I went for the full controller "assembly" from Kelly so all the best practices are observed and installed on a thick metal backplate. Battery cabling is all 1/0AWG. I can do 25 miles on a charge @80%DOD (rated for >6000 cycles, 7 year warranty) and it takes about 4 hours to recharge from there with a Grin Cycle Satiator.

I have a mixture of motor and axle sprockets and am currently running 12t/58t (good for 40+mph) but have done 14t/60t to break 50mph. The motor is supposed to max at 5500rpm but it will run all the way to 6000. I limit it in software to ~5200-5400rpm typically because of overshoot.
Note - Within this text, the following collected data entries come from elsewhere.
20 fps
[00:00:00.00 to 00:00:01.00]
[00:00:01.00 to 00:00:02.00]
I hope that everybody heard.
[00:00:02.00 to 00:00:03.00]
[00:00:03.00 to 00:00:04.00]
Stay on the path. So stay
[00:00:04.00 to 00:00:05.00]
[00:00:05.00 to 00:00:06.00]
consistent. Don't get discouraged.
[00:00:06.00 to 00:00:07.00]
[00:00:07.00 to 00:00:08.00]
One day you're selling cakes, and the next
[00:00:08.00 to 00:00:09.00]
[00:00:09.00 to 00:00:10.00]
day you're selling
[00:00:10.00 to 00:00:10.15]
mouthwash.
On good condition bone dry asphalt I don't do burnouts going dead straight with 12t/58t, but turning the wheel slightly results in easy donuts, and drifting around corners does work on asphalt. Any moisture and the kart will break traction at any speed up through ~30mph going straight. Packed dirt driving is just constant drifting. If I ran a more powerful setup, I'd have to change to wider slicks; this is pretty much perfect right now.
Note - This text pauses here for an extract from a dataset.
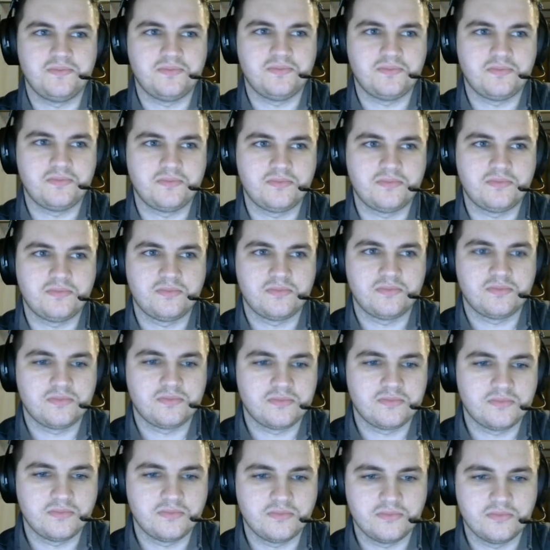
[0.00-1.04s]

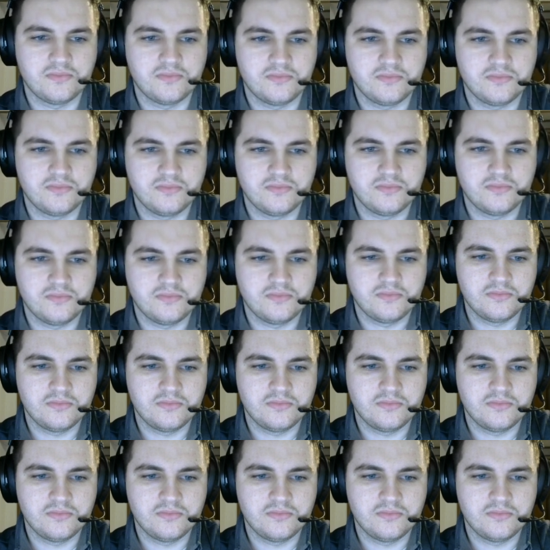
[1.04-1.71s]
(no one is talking)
All headlights and marker lights are run off of a separate 12v system fed by a converter that runs through a fuse box and a dashboard with all of the switches. The brake lights run through the 12v system off the controller since I use that same feed to trigger the lights and the regen brake switch. I have a manual disc brake as a backup actuated with the same pedal as the regen switch.

Maintenance is just a little lubrication/rust prevention here and there for the kart (front spindles, o-ring chain). Zero maintenance for the motor, controller, or battery (LiFePO4 doesn't need to be removed for safety). Cost of use is less than 15 cents to recharge from 80%DOD.

For the record since you asked Kevin, my kart is actually capable of many of the things E0 lists. My Briggs can spin up to 5400 RPM and could definitely hit 50 MPH with the same gearing, especially once I finish building up the engine, which should let it hit around 50 MPH at 6500+ RPM. While it is true I put a lot of time into keeping this old flattie ticking, price is where my kart really comes into it's own vs E0's e-kart. I spent about $300 altogether including the initial purchase of the kart, compared to the $4K plus E0 spent. My kart needs the new Tillotson carb I have in order to do proper donuts, but it's extremely close as is.
As far as range, once I improve the gas tank vibrating and the cap vent, I'd expect it could go over 50 miles on a single tank of good ol' 92 octane.
I'm not necessarily saying my gas kart is better than an electric kart, but I think if someone's willing to put in more time, it's possible to get a VERY fast kart for a much lower price.
In short you get to pick two out of the three: Speed, low cost, low maintenance. :roflol:

Um...how are you guys getting your speed data?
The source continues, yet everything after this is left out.